» **ASSIGNED TASK**
Your response should contain each line of the data that includes "Spanish".

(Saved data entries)
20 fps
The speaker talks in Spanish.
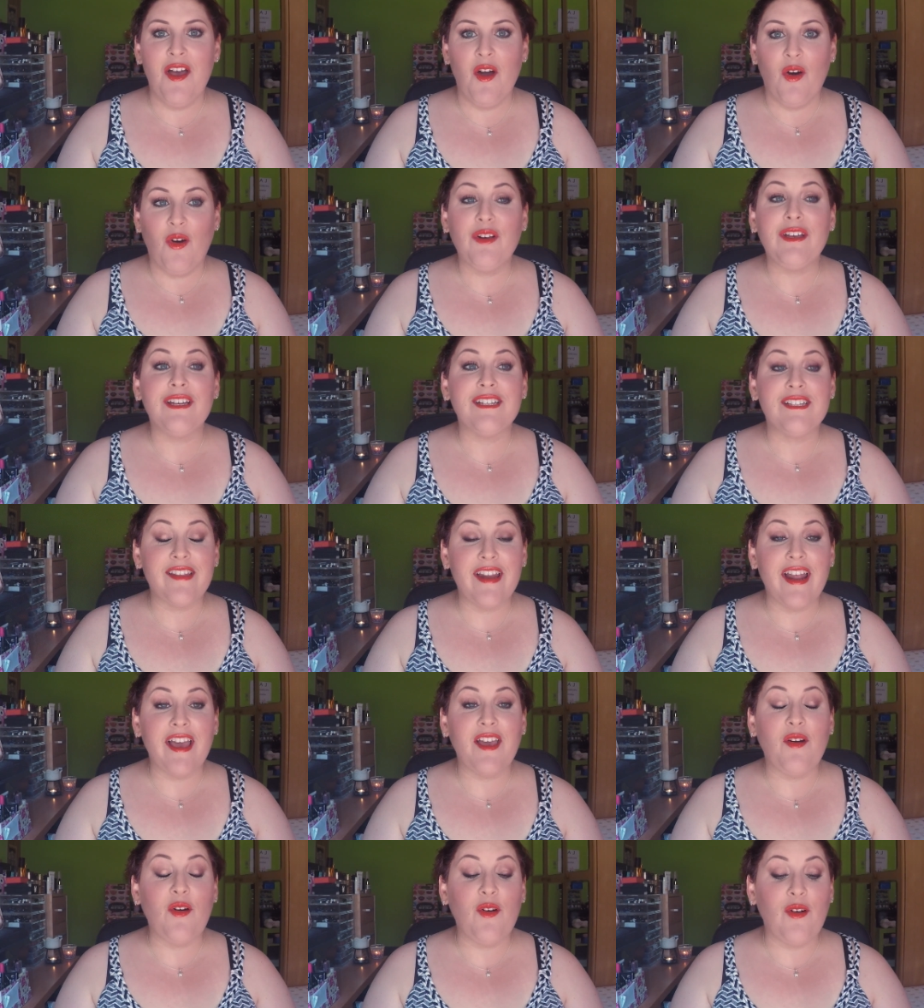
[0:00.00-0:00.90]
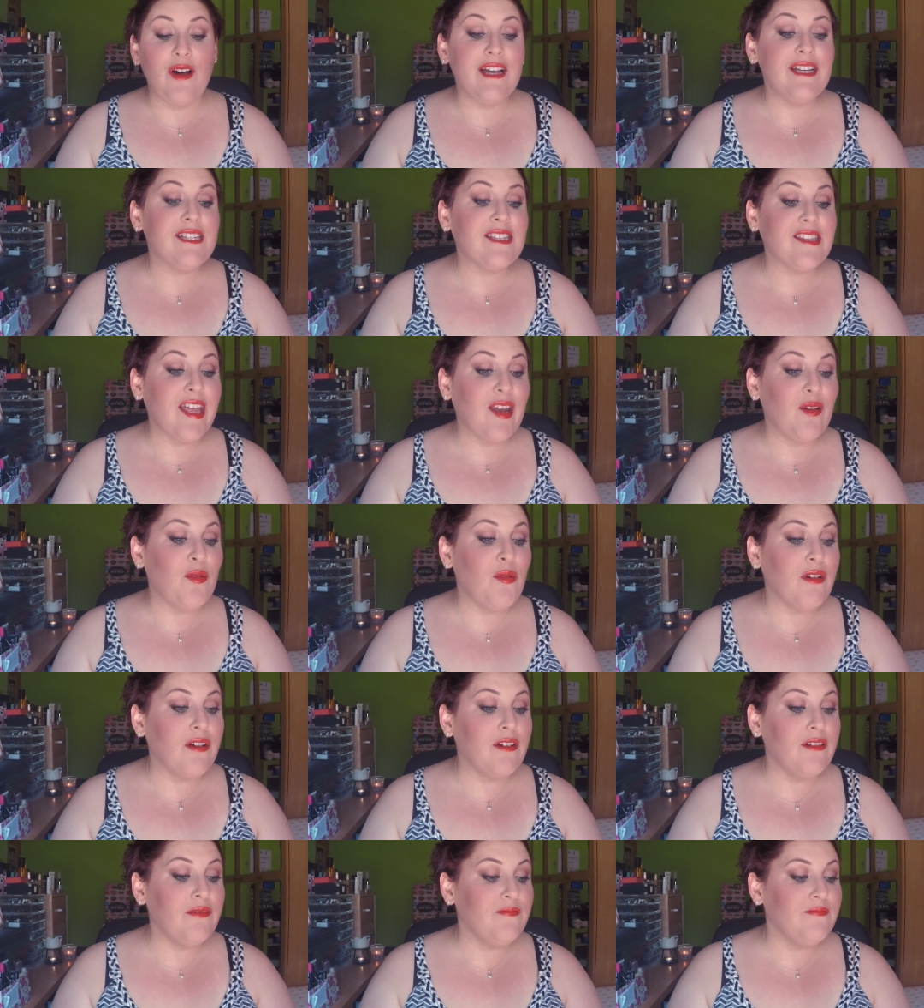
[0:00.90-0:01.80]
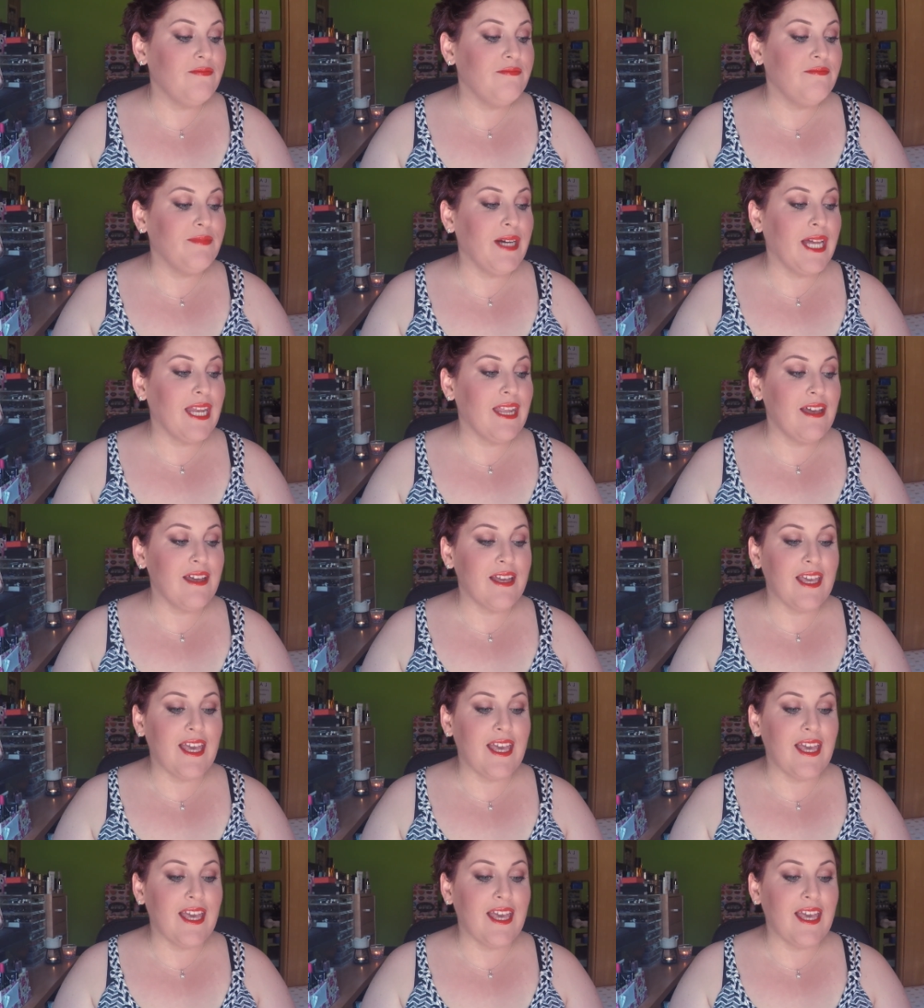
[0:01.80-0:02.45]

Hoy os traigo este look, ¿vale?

==

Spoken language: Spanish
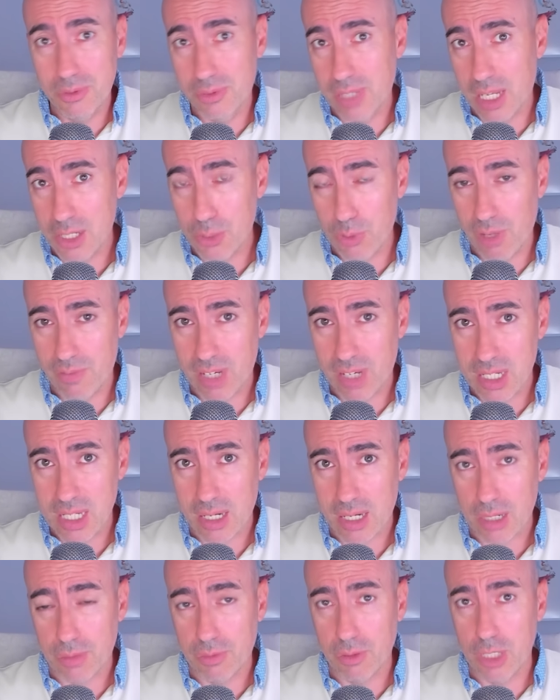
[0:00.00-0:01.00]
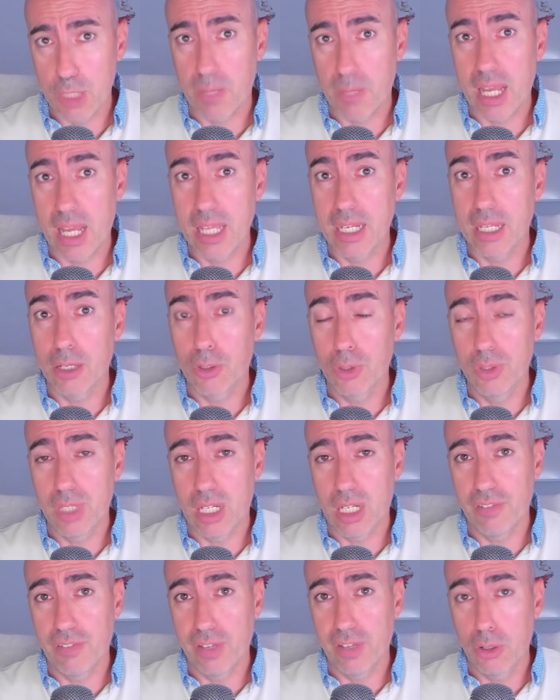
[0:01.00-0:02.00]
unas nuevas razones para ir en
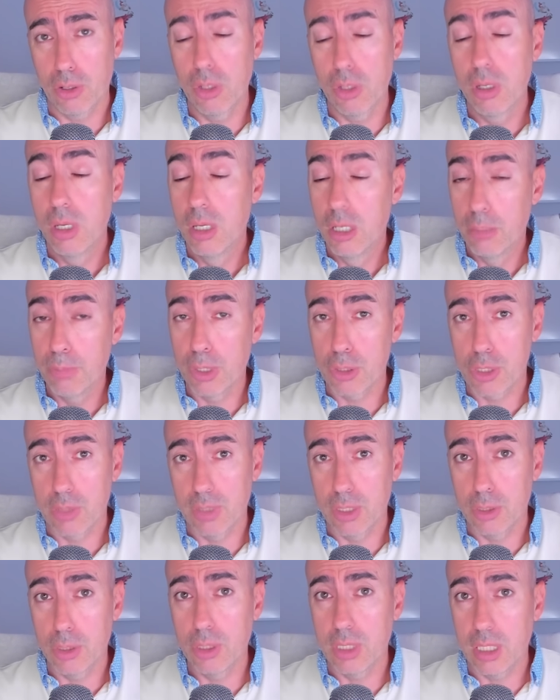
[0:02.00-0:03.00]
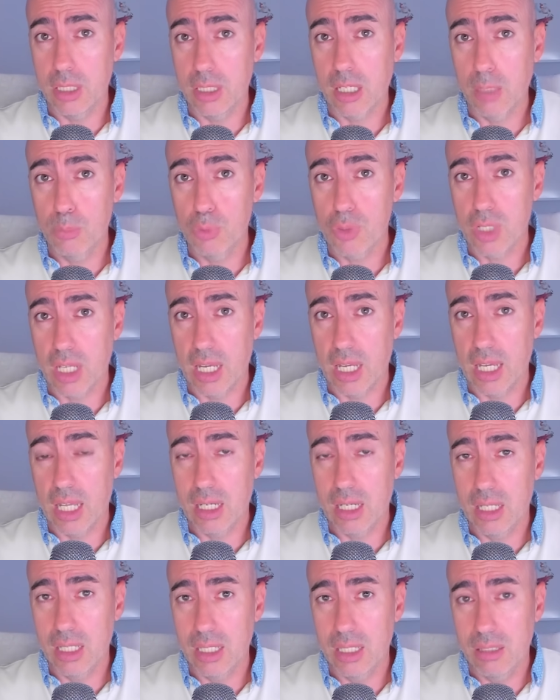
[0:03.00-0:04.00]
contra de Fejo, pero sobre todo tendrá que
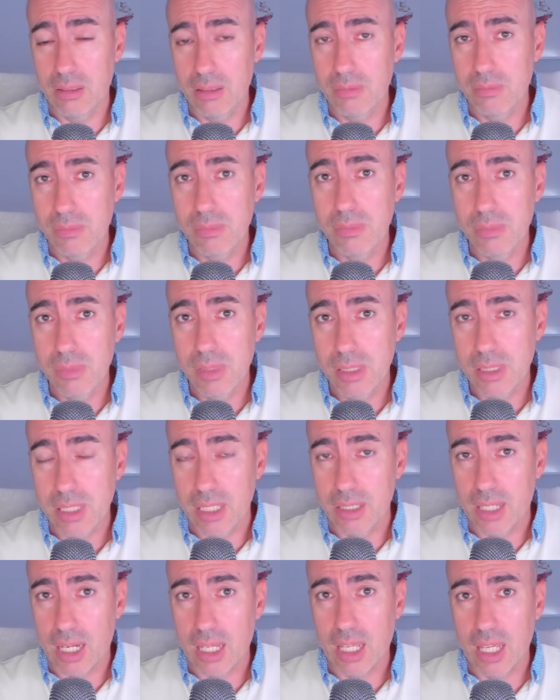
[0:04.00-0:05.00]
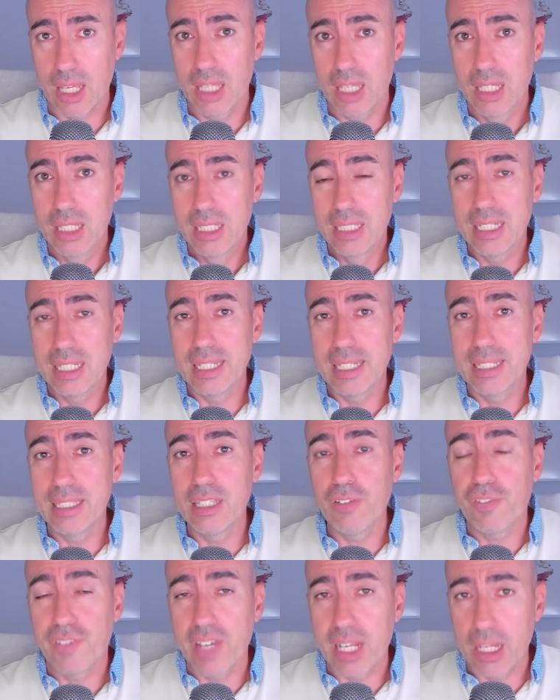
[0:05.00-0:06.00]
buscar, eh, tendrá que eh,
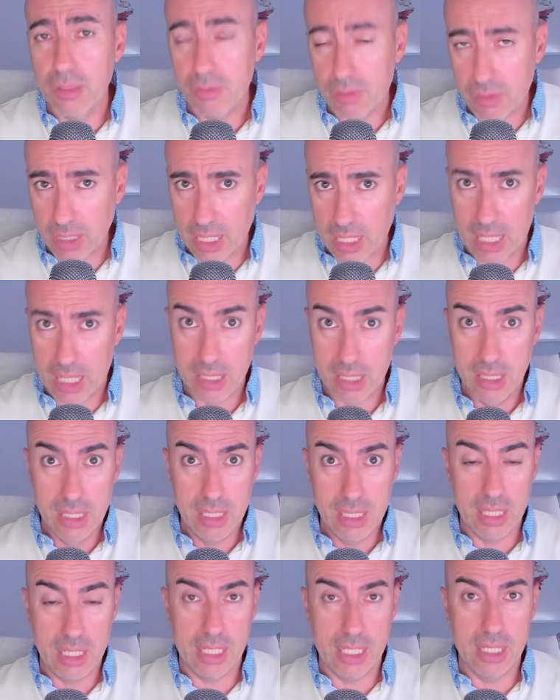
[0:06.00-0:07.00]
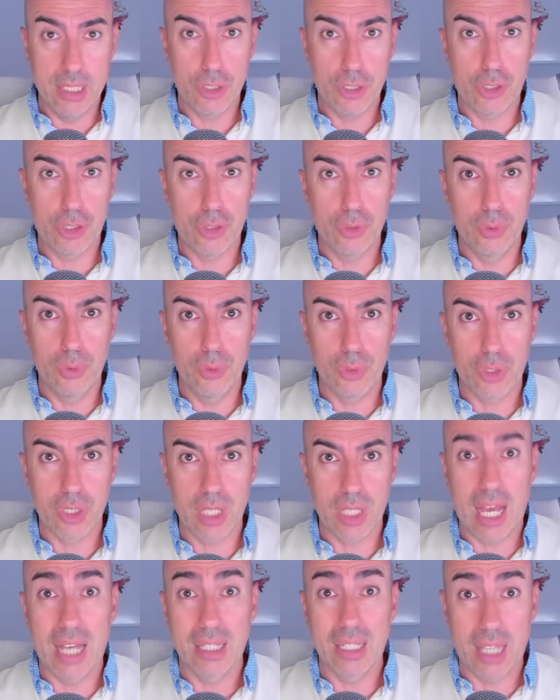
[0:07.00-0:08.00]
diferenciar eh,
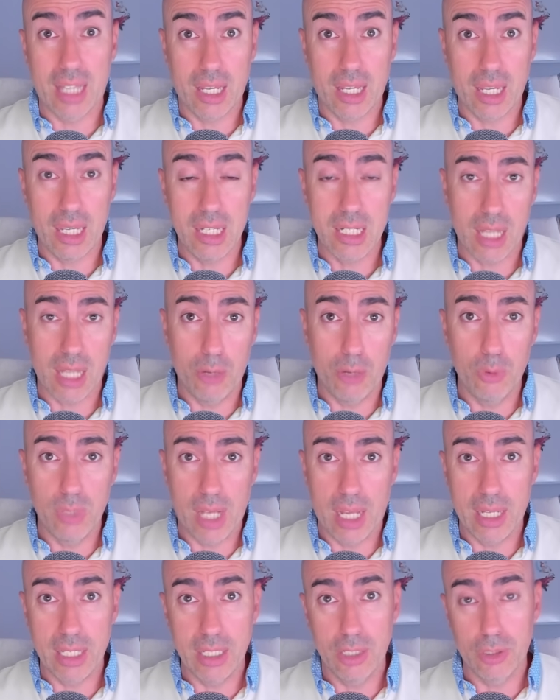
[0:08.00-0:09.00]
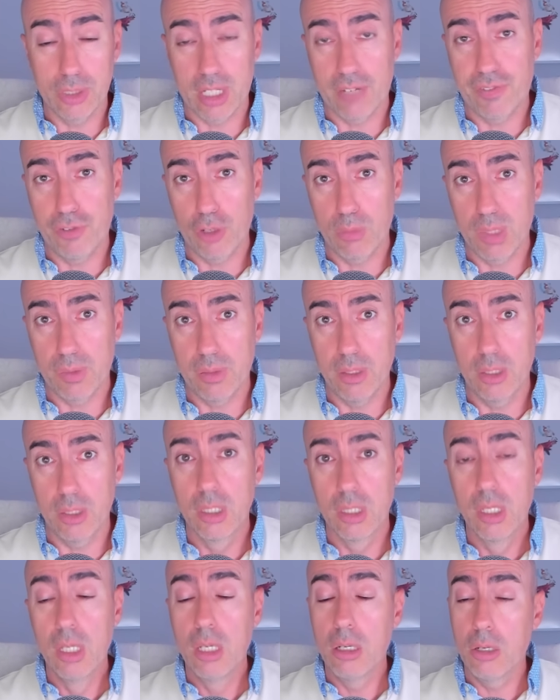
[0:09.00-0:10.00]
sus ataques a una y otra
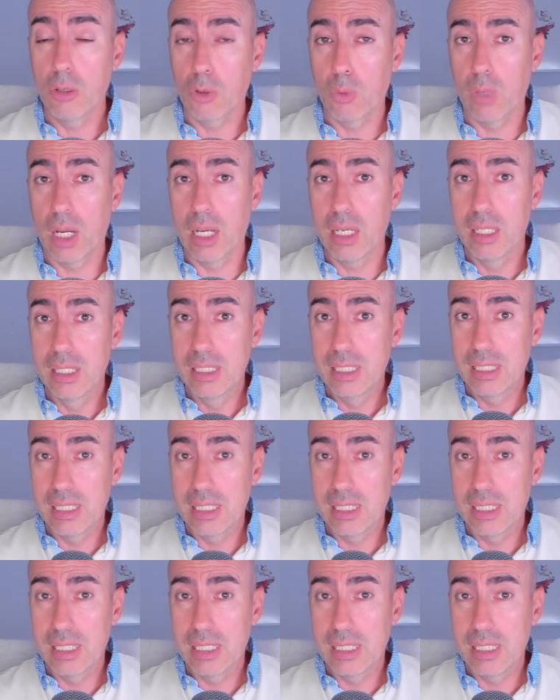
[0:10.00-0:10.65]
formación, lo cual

* * *

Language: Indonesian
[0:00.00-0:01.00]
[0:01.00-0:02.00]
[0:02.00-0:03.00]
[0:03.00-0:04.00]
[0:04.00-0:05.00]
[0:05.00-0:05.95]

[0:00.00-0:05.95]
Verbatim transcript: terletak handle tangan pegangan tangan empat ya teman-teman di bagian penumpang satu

» **ANSWER BOX**
The speaker talks in Spanish.
Spoken language: Spanish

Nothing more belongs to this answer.